I hadn't used core.async in a while. Though I appreciate Go's model of communicating sequential processes, it's overkill for most of the helper scripts and small apps I write. In this case, I didn't need to execute code in parallel, but for something to serve as a goroutine's namesake, a pausable coroutine. After some refactoring, I ended up with a game loop defined like this:
(defn basic-game [conn turns]
(let [chans [(async/chan) (async/chan)]]
(async/go
(let [[player1 player2] (<! (choose-party chans))]
(<! (choose-hairdo chans @conn player1))
(<! (choose-hairdo chans @conn player2))
(loop [turns-left turns]
(<! (set-turns-left chans turns-left))
(if (pos? turns-left)
(do
(<! (choose-action chans @conn player1))
(<! (choose-action chans @conn player2))
(recur (dec turns-left)))
(<! (results chans))))))
chans))
The syntactic gynmastics of core.async chan, go, and <! make it a bit noisy, but it did centralize the logic of the game loop. The helper functions provided a domain-level grammar of the game's sequence.
The game initializes this goroutine during setup, stores the returned channels in the DB, sends Nexus effects keyed with :effect/send to the input channel, and spawns a second goroutine that listens for output messages and dispatches actions:
That requires each of the helper functions used by the goroutine to have some of the same syntactic overhead as the main loop, littered with go and <! and >!. Maybe that boilerplate could be cleaned up with macros. But a perfect DSL wasn't my main concern. I was more interested in having a game loop defined in a compact and comprehensible chunk, as well as one that could be easily swapped out for a different loop. A goroutine gave me that. I could fiddle with the loop so each player started with random cards then discarded played cards and kept the rest for the next turn:
(defn hand-of-actions [conn turns actions-per-turn]
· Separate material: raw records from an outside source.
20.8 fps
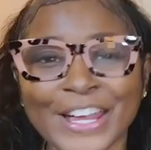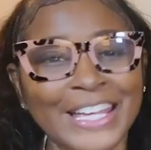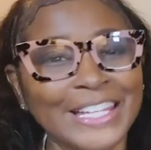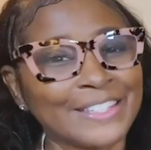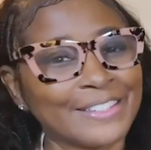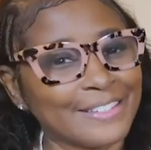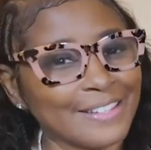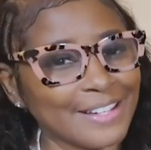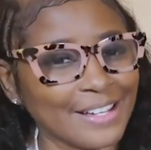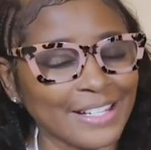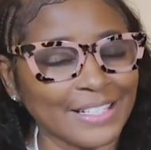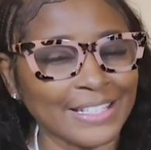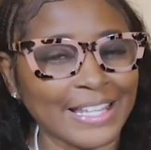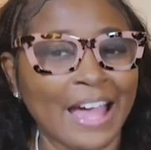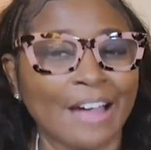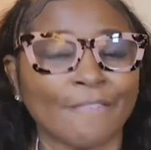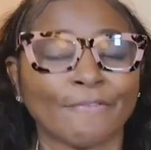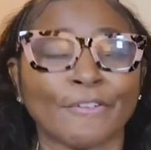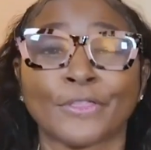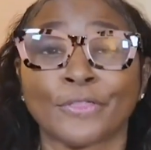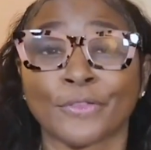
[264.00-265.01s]
it does
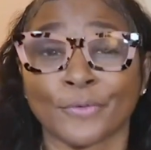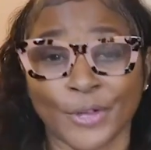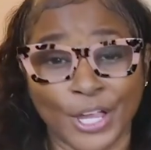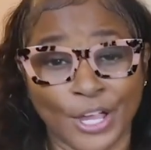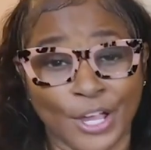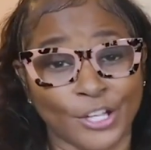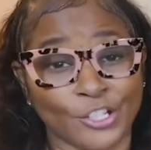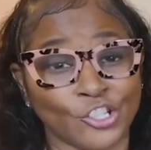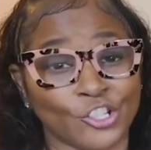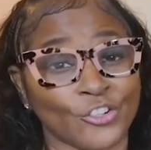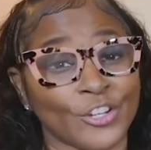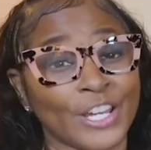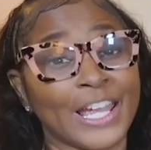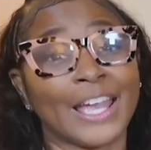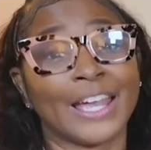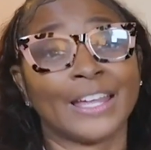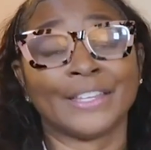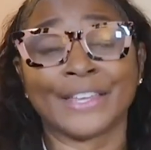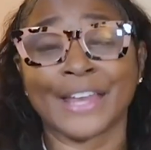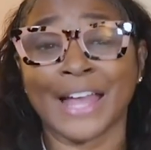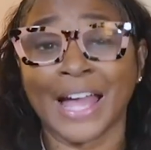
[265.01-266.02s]
have a
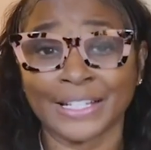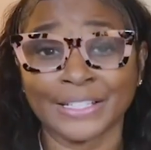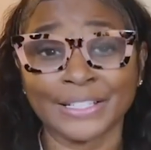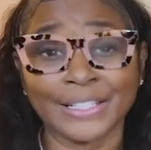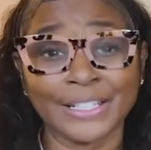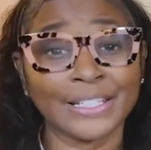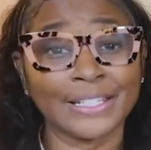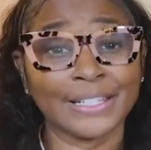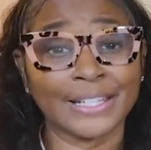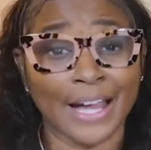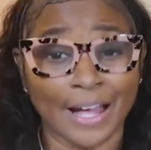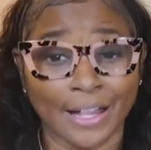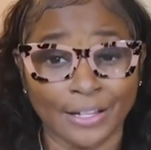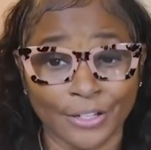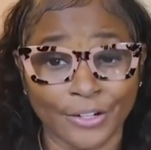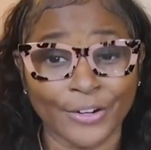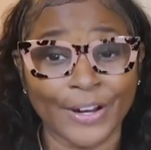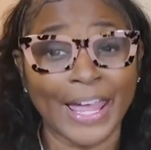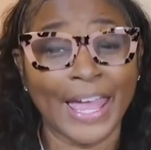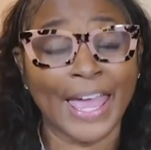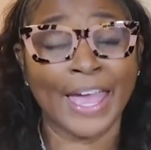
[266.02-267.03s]

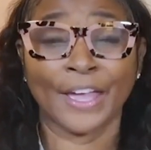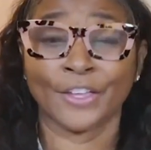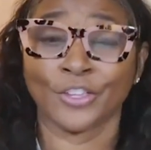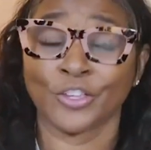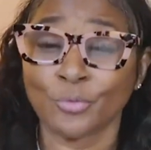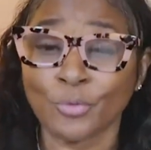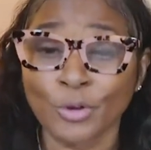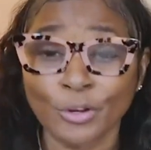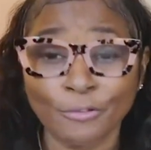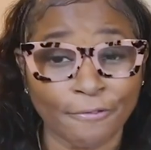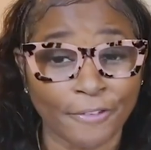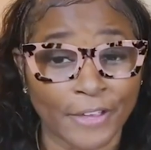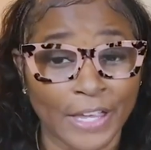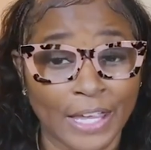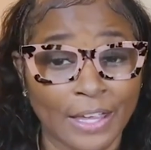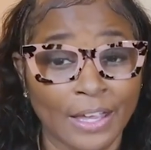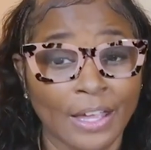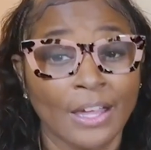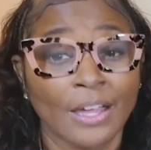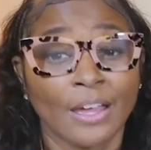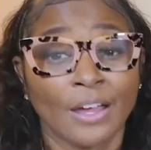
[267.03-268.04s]
$390 annual
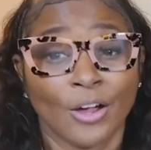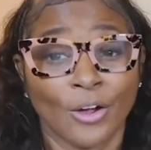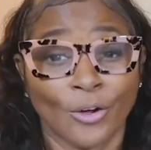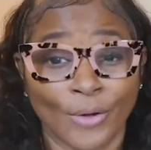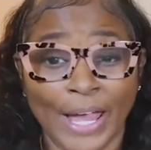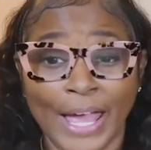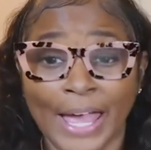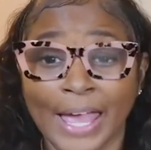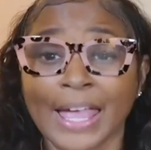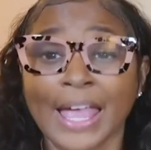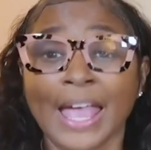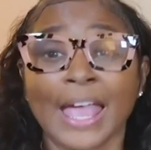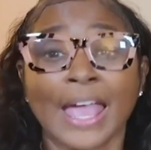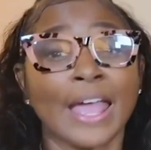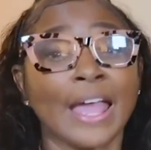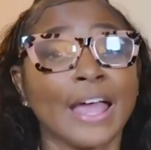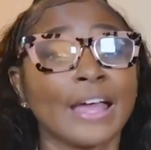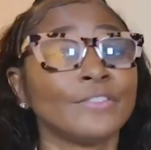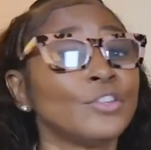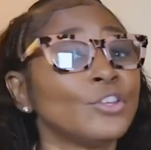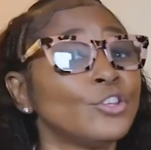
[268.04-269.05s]
fee, okay?
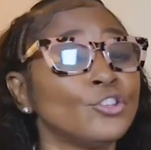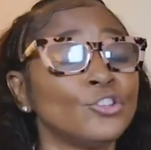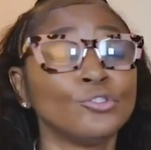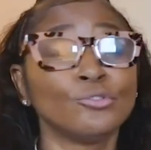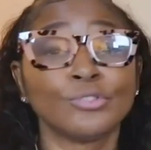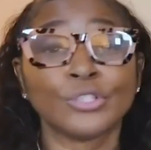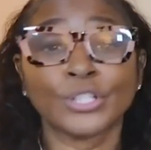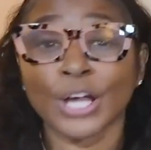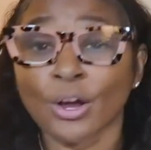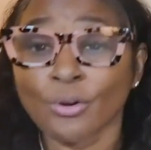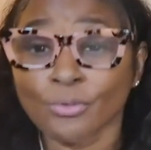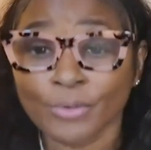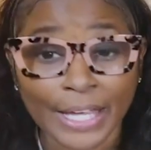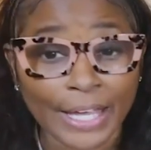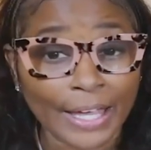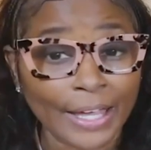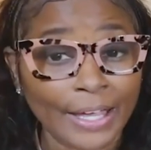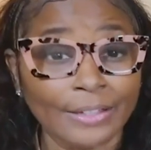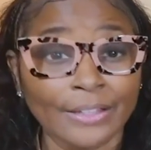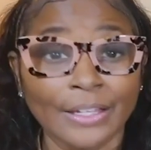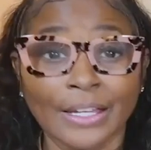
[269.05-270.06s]
And you don't
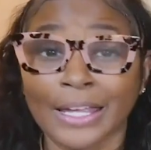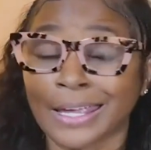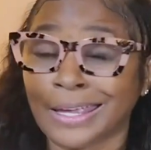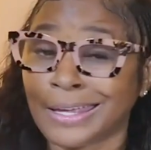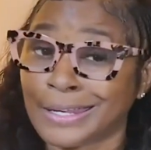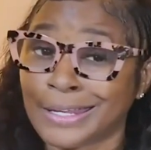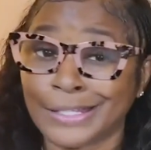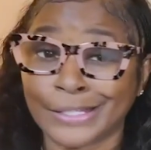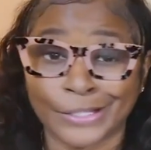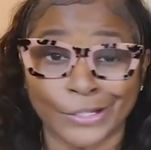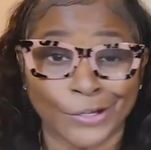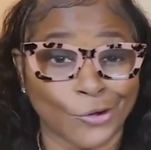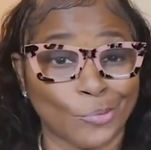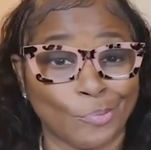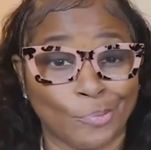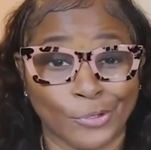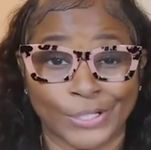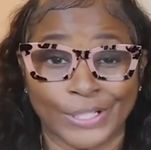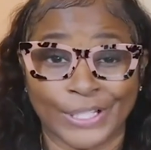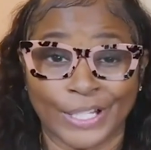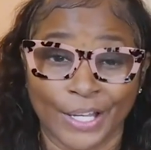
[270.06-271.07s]
get any
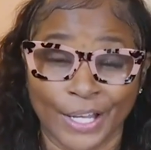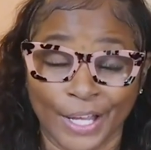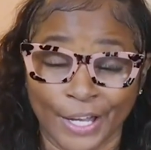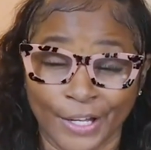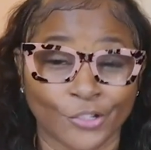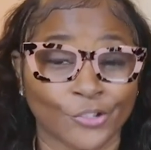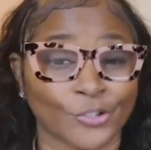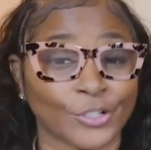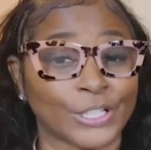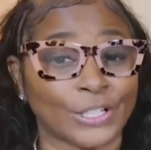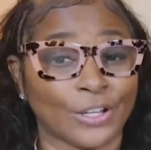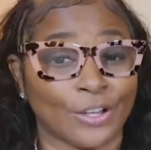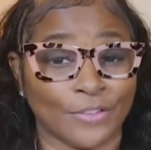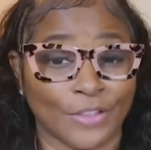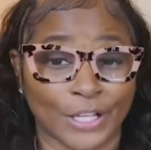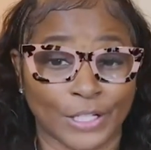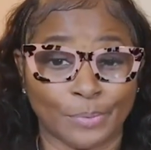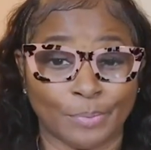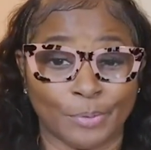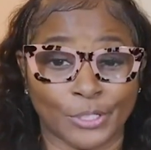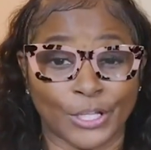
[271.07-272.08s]
0% interest on
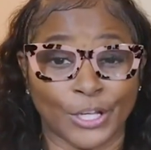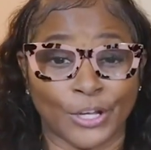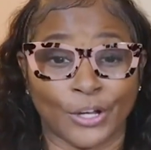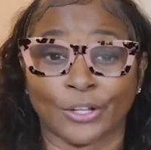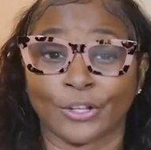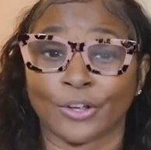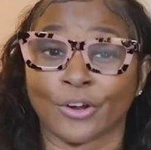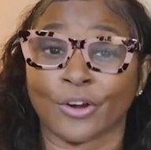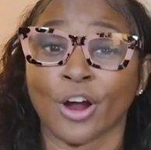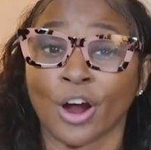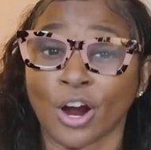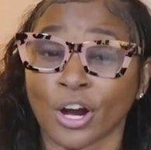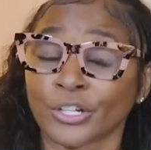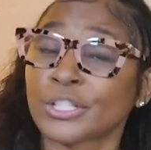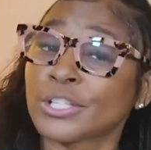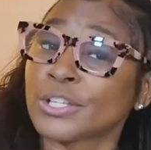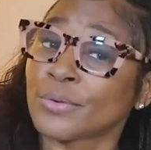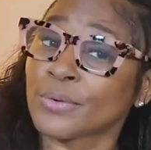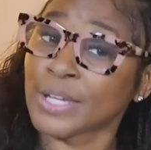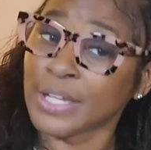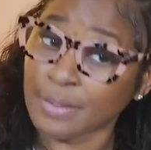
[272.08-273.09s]
this particular
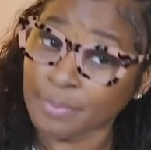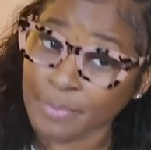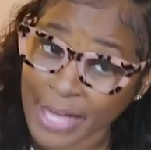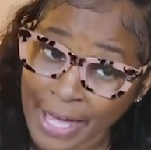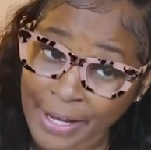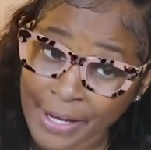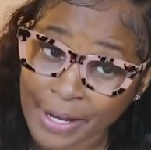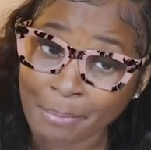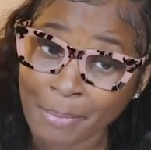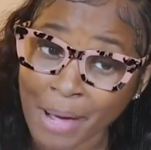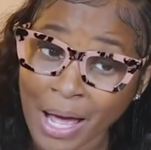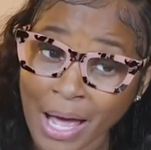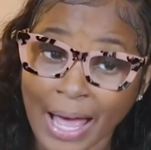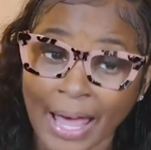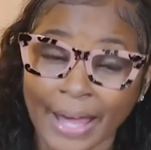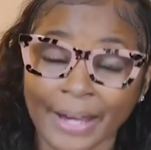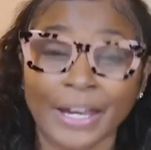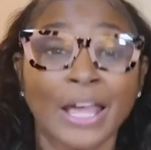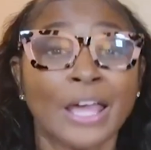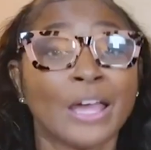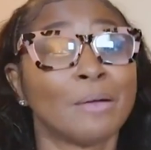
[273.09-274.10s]
card. So keep that in mind.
(let [chans [(async/chan) (async/chan)]
hand-limit actions-per-turn]
(async/go
(let [[player1 player2] (<! (choose-party chans))]
(<! (choose-hairdo chans @conn player1))
(<! (choose-hairdo chans @conn player2))
(loop [turns-left turns
hand1 (db/random-actions @conn hand-limit)
hand2 (db/random-actions @conn hand-limit)])
(<! (set-turns-left chans turns-left))
(if (pos? turns-left)
(let [[played1 hand1] (<! (choose-actions chans @conn player1 hand1))
[played2 hand2] (<! (choose-actions chans @conn player2 hand2))]
(recur (dec turns-left)
(replace-action @conn hand1 hand-limit)
(replace-action @conn hand2 hand-limit)))
(<! (results chans)))))
chans))
I didn't have to add features to a custom state machine evaluator, but instead used Clojure's built-in language constructs to keep state between passes through the loop. A minimum viable implementation.
The end result is more complicated, with more moving parts—a game-loop goroutine running in the background, a goroutine listening for output messages, channels saved to the database—but it grouped logic according to its responsibilities and made the individual parts easier to reason about.
That's the important part. A functional language like Clojure usually avoids the kind of imperative logic above, but sometimes the clearest expression of a solution is step-by-step. Especially for a game, which is inherently imperative. Do this, then do that. The goal isn't to always avoid side effects and only use pure functions. My original Nexus handlers were pure functions. The goal is to make code understandable and to facilitate new ways of using it. Having clusters of tiny pure functions can undermine those goals.
Both the code and the game have plenty of room for improvement, but using a core.async goroutine allowed me to define different new game loops easily enough to arrive at some rules my son found fun to play, and hopefully one that taught him a little about the electoral college and geography (and wordplay).